Another user who suffered severe adverse reaction from Artesunate Amodiaquine Winthrop , David Alowonle, said that the drug made him lose sleep for about 5 days, caused him mental problems, hallucination, nightmares, paranoia, tongue-twisting and constant headache among other complaints.
“I started the medication on Thursday June 25, 2015 to Saturday 27 June, 2015. The reaction started Sunday night.
I couldn’t sleep, from Sunday till Thursday, so I went back to the pharmacy where I bought the drug to complain. He(the pharmacist) gave me sleeping pills for Thursday July 2, 2015, I used it till Friday night. All through this period I could not sleep.
“ I started having terrible nightmares, hallucinating. I was seeing people that I have never met, hearing voices. It got worst during midnight of Friday July 4, 2015 and by 4 am- on Saturday, I ran out of my room scared because a voice kept shouting in my head, that I should call Nerimayah!! Upside down.’
I started to speak nonsense. I told my wife to leave alone. So, I ran out of the house by 4.20 am morning to the hospital, because I couldn’t stand the pain and severe headache .” Alowonle reported to the hospital where he was admitted and treated, “I got to the hospital by 4 :50 am and I was giving injection, admitted from that time and drips was passed to my body.”
When contacted, the owner of the pharmacy where the drug was dispensed who gave his name as Pharmacist Peter said that Alowonle’s reactions to the drug may be due to his physiological make-up.
The man who argued that the side effects would have subsided even if Alowonle did not seek medical intervention said, “This is the first time a customer is coming with this kind of complaint. It may be his kind of body,” he said.
However Medical doctors and pharmacists who spoke with Hallmark differed with his position. They compared the side effects associated with Artesunate Amodiaquine Winthrop with that obtained from Chloroquine.

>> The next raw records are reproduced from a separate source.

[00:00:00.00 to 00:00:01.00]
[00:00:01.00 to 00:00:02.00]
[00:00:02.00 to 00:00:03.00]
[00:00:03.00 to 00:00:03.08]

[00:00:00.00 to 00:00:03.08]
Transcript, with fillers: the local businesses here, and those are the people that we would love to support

According to them, Artesunate Amodiaquine Winthrop is noted for weakness, abdominal pains, hypoglycemia, insomnia, hearing issues and restlessness.
Speaking with Hallmark, Alowonle’s family doctor, Dr Ojinni Abiodun, confirmed that his patient was treated for adverse drug reactions. According to him, the side-effects as described by Alowonle are associated with Artesunate Amodiaquine Winthrop and other Amodiaquine-containing anti-malarials.

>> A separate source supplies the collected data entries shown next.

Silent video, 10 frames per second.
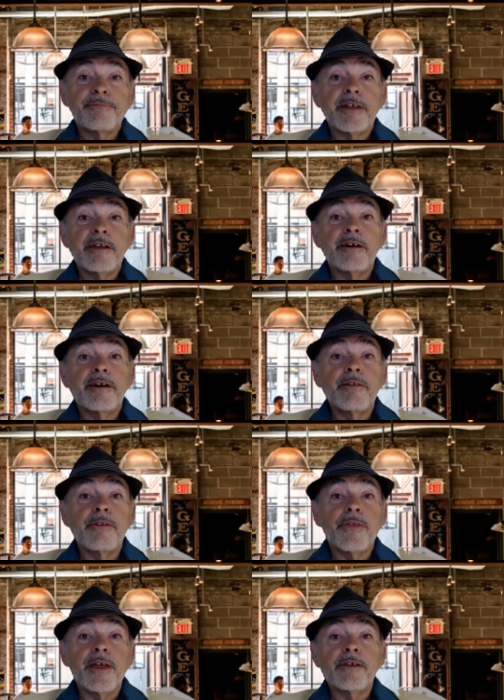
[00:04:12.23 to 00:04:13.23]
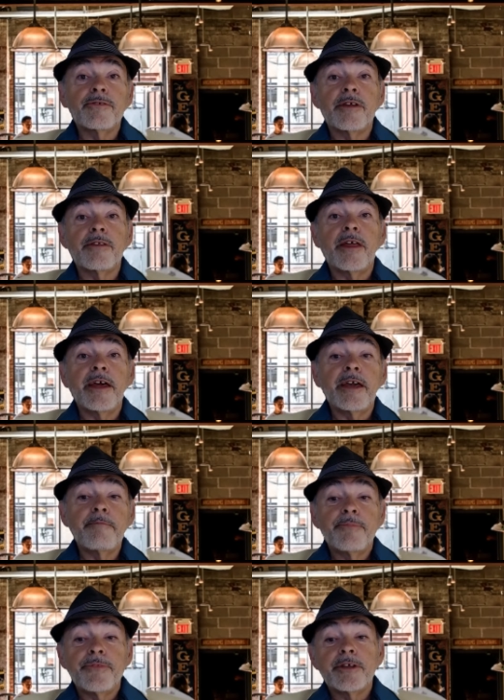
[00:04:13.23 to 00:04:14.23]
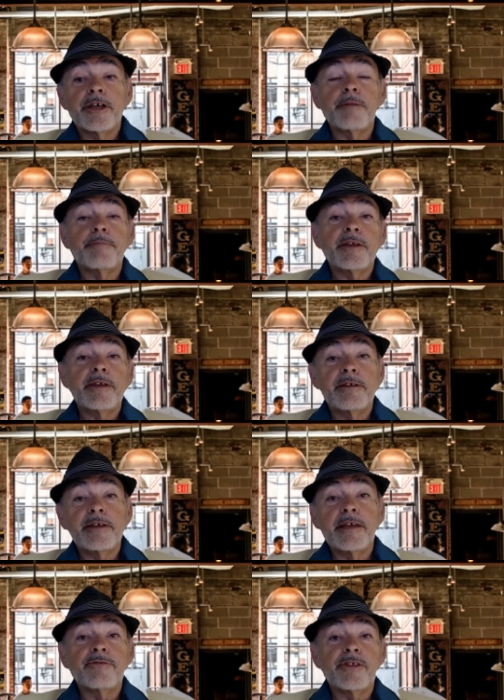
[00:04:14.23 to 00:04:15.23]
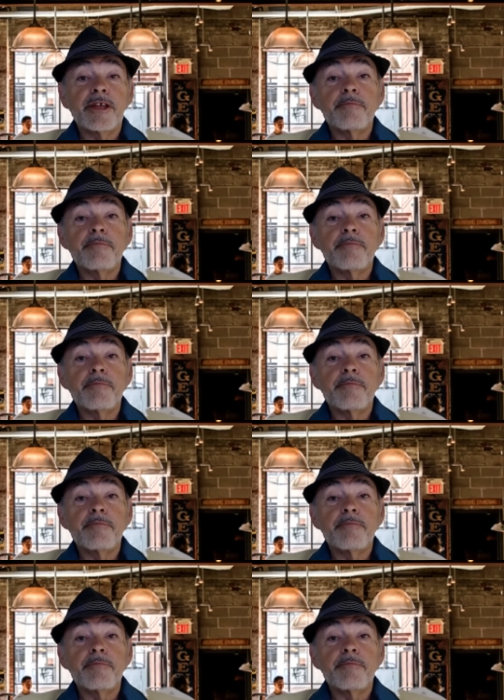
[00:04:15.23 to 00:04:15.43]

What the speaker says: other things that the company gives them.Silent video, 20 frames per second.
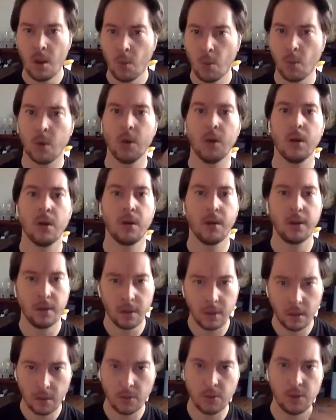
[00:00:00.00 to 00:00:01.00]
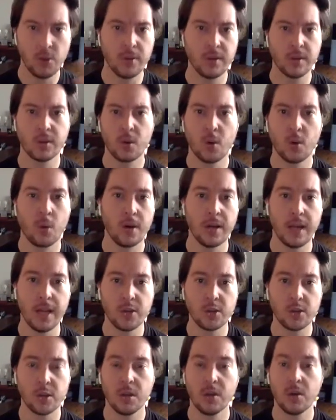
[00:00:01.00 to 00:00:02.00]
We're doing this
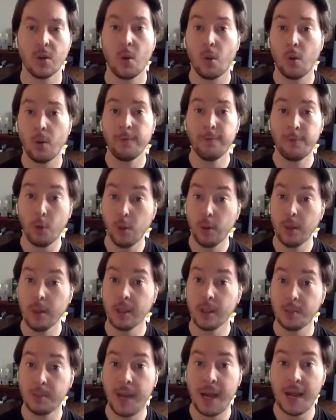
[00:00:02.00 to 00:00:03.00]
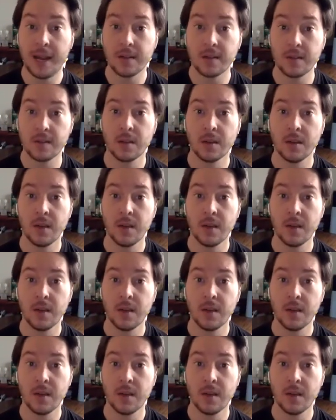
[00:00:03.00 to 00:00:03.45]
coordination, or fully expect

“It is a reaction to Amodiaquine. Drugs in this group are known to cause a lot of side effects. Amodiaquine is known to cause hypoglycemia which is depression of blood sugar. When there is low sugar in the blood, they (patients) have hallucination, nightmares and become weak,” revealed Ojinni who is the Medical Director, OAR Medical Centre, Oke-Odo, Lagos.
On whether the effects of the drug could wear of on its own, Dr Abiodun said that the effect of the drug could last up to two weeks before it wears off and may cause permanent damage to the patient if medical intervention is not sought, immediately.
Dr Ikechukwu Eke-Okoro said that, “It is well known for making some people very weak and a little bit of confusion. Well, Winthrop is notorious for that. Some people don’t like the Winthrop because of that effect, while others feel that’s a sign it works well.”
Dr Buchi Akpeh said that the Artesunate Amodiaquine Winthrop has “Similar side effects with Chloroquine plus it could also cause hearing issues. The amodiquine has been know to cause restlessness in some patients.”
Pharmacist Chukwuebuka Oforkaja who disclosed that he suffered a similar fate as David Alowonle noted that, “It knocks some people off.”
Dr. Ijeoma Agbeze identified side effects of Artesunate Amodiaquine Winthrop such as “dizziness, Abdominal pains, Poor sleep (insomnia), hypoglycemia if taken without food.”
Both Alowonle and Nwakile lamented that they pay more for treating the side effects from use of Artesunate Amodiaquine Winthrop than they paid to get the drugs.
According to Alowonle, he bought the drug for N300 but spent N7500 at the hospital to treat the side effects .
On his part, Nwakile bought the medicine for N350 and spent over N30,000 as medical bills for treatment and series of tests.
“I spent close to N40,000 on treatment and series of tests. I was asked to do chest X-ray because of the chest pains but they found nothing.”
Possible side effects from use of Artesunate Amodiaquine Winthrop as listed on the drug leaflet include acute bronchitis, gastroenteritis, oral thrush, anaemia, hypoglycemia (low sugar blood), hallucination, tingling and numbness of the limbs, yellowing of the eye, dizziness, heart rhythm disorder, joint pain, swelling of the limbs, all of which the drug makers, categorized as ‘uncommon’ side effects.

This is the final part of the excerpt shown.